Un’accurata informazione sulla prevenzione, insieme ai trattamenti appropriati, è un aspetto prioritario per contrastare il dolore muscolo-scheletrico. Si necessita dunque il coinvolgimento dei professionisti della salute, farmacisti e medici, affinchè supportino il paziente nelle proprie scelte e favoriscano un’appropriata gestione della propria salute. La ricerca mette in evidenza, infatti, anche una grande fiducia degli italiani nei confronti dei professionisti sanitari.
Il programma d’azione mondiale di GSK CH risponde alle priorità da lei segnalate? E come può essere applicato all’interno del contesto italiano?
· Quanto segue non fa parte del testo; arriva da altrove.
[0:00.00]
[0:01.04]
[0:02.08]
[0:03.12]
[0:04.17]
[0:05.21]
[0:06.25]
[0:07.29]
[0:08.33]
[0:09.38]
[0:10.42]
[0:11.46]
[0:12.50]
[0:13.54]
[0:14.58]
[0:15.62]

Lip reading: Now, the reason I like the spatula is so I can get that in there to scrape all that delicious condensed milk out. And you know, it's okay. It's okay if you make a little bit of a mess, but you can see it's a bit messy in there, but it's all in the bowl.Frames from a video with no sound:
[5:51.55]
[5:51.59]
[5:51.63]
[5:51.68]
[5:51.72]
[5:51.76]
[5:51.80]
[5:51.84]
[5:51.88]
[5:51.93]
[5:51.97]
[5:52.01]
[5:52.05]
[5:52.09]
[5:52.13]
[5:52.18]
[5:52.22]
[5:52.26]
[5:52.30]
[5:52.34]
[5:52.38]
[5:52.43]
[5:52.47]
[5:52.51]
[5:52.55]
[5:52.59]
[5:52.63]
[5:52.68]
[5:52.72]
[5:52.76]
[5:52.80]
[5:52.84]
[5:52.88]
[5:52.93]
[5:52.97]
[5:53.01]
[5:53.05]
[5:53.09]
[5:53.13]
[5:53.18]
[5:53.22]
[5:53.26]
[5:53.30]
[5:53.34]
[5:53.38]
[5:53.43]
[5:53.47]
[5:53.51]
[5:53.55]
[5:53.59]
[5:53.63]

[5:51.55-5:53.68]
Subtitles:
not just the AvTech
Ritengo che a livello nazionale siano importanti due elementi. Innanzitutto bisognerebbe approfondire quali sono le principali cause del dolore muscolo-scheletrico nel nostro Paese, quali sono le peculiarità e le problematiche specifiche del contesto italiano. Ad esempio, secondo i dati della ricerca GPI, gli italiani sono tra i più consapevoli dell’impatto del dolore muscolo-scheletrico sulla qualità di vita. A cosa è dovuta questa consapevolezza? E perché non si traduce sempre in comportamenti appropriati? L’altro elemento – chiave è la promozione di una corretta informazione al paziente. Il supporto dei professionisti sanitari e la corretta valutazione, sulla base di evidenze, di benefici e rischi delle soluzioni terapeutiche, sono aspetti fondamentali.